3. To mitigate the effects of potential drug shortages or embargoes, the U.S. should swiftly replenish its national strategic stockpile. Cost savings could be achieved by reallocating expiring products to federal agencies for use before they expire, with agencies replenishing the stockpile with newly procured goods. This strategy could significantly reduce taxpayer expenses.
4. Additionally, the White House and Congress should ensure full stockpiling of the Strategic Active Pharmaceutical Ingredients Reserve (SAPIR), an initiative that President Trump initiated during his first term.

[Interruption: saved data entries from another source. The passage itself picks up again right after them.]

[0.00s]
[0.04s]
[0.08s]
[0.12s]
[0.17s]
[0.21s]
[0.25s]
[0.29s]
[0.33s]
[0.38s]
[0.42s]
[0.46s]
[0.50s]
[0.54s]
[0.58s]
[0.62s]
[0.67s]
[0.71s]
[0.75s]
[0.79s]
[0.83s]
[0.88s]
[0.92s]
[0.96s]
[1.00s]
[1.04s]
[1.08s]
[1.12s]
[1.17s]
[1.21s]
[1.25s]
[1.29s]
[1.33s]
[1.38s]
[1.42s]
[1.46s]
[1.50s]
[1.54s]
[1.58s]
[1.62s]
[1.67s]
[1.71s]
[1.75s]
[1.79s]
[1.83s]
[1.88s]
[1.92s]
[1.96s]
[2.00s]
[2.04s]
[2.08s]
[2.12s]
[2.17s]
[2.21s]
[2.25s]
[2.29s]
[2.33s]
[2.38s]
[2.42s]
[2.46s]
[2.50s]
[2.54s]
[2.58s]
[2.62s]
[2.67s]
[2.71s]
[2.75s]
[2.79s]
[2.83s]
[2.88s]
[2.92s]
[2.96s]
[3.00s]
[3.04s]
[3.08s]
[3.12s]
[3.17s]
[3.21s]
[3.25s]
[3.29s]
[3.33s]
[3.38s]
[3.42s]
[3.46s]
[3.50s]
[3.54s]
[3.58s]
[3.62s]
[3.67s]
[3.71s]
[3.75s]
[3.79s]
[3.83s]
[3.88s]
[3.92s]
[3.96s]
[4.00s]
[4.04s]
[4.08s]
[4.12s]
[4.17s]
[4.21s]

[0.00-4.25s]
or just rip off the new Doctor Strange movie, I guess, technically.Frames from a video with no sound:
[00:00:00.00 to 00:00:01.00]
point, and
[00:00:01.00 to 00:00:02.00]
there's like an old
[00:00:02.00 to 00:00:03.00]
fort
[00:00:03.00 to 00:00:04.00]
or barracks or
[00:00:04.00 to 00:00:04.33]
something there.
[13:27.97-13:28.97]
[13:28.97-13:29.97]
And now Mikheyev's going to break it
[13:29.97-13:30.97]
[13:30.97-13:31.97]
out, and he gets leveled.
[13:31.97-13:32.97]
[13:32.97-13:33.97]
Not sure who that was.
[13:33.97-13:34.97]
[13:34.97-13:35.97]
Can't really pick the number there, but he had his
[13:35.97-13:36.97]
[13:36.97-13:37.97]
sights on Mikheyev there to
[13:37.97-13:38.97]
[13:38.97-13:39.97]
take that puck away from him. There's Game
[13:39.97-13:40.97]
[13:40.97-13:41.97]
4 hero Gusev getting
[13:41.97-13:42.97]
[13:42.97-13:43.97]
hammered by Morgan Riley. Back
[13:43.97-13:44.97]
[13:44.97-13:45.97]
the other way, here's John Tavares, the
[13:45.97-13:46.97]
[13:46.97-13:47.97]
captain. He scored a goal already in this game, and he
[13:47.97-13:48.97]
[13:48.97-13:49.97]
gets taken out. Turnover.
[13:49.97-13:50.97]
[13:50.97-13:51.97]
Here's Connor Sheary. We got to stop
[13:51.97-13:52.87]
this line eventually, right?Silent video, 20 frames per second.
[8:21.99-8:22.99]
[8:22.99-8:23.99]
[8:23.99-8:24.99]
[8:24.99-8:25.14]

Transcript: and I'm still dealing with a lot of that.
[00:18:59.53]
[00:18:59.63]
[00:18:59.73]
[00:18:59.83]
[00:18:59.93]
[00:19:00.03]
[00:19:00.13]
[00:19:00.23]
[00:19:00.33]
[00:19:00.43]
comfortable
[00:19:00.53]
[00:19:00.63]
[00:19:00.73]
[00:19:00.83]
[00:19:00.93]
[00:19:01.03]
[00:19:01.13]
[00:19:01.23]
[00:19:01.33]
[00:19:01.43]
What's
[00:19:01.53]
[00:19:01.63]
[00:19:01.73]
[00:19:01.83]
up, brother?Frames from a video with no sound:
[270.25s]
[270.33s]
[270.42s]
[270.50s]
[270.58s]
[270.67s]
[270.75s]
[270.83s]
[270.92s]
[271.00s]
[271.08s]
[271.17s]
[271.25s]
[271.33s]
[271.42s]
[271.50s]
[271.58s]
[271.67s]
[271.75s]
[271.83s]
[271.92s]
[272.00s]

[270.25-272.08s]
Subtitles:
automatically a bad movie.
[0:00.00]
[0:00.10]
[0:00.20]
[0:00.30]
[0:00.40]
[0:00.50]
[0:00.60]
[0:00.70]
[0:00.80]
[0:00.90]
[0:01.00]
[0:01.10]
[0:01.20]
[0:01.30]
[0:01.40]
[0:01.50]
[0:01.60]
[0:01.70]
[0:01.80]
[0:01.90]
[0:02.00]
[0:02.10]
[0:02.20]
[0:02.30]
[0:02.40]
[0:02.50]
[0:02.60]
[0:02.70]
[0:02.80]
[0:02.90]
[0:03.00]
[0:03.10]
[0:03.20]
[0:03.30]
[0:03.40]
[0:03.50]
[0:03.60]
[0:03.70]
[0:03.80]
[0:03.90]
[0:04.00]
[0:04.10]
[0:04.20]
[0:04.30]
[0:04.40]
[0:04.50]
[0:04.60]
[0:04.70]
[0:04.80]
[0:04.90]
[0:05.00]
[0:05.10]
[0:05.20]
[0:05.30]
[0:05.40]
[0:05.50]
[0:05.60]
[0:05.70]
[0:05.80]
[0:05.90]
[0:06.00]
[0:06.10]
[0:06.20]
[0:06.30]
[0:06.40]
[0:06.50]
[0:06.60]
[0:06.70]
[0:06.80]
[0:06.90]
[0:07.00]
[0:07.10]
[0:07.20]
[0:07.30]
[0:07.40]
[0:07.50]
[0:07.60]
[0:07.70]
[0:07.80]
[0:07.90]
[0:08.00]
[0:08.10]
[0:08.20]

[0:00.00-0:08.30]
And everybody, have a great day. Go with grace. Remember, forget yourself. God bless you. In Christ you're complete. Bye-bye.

Stockpiling APIs is logical, as drug components generally come at lower costs and have longer shelf lives compared to the final pharmaceutical products.
5. At this time, a mere 10 percent of APIs, by volume, are produced in the United States. To foster domestic manufacturing of APIs and essential generics, the federal government should enter into long-term, performance-based contracts with innovative U.S. firms and technology hubs to sustain and replenish both stockpiles.

These collective measures could spur, rather than impose, a renaissance in U.S. pharmaceutical manufacturing, guided by 21st-century technologies. This would enhance the quality and safety of generic medications, bolster drug supply resilience, improve patient health outcomes, and provide an economic boost.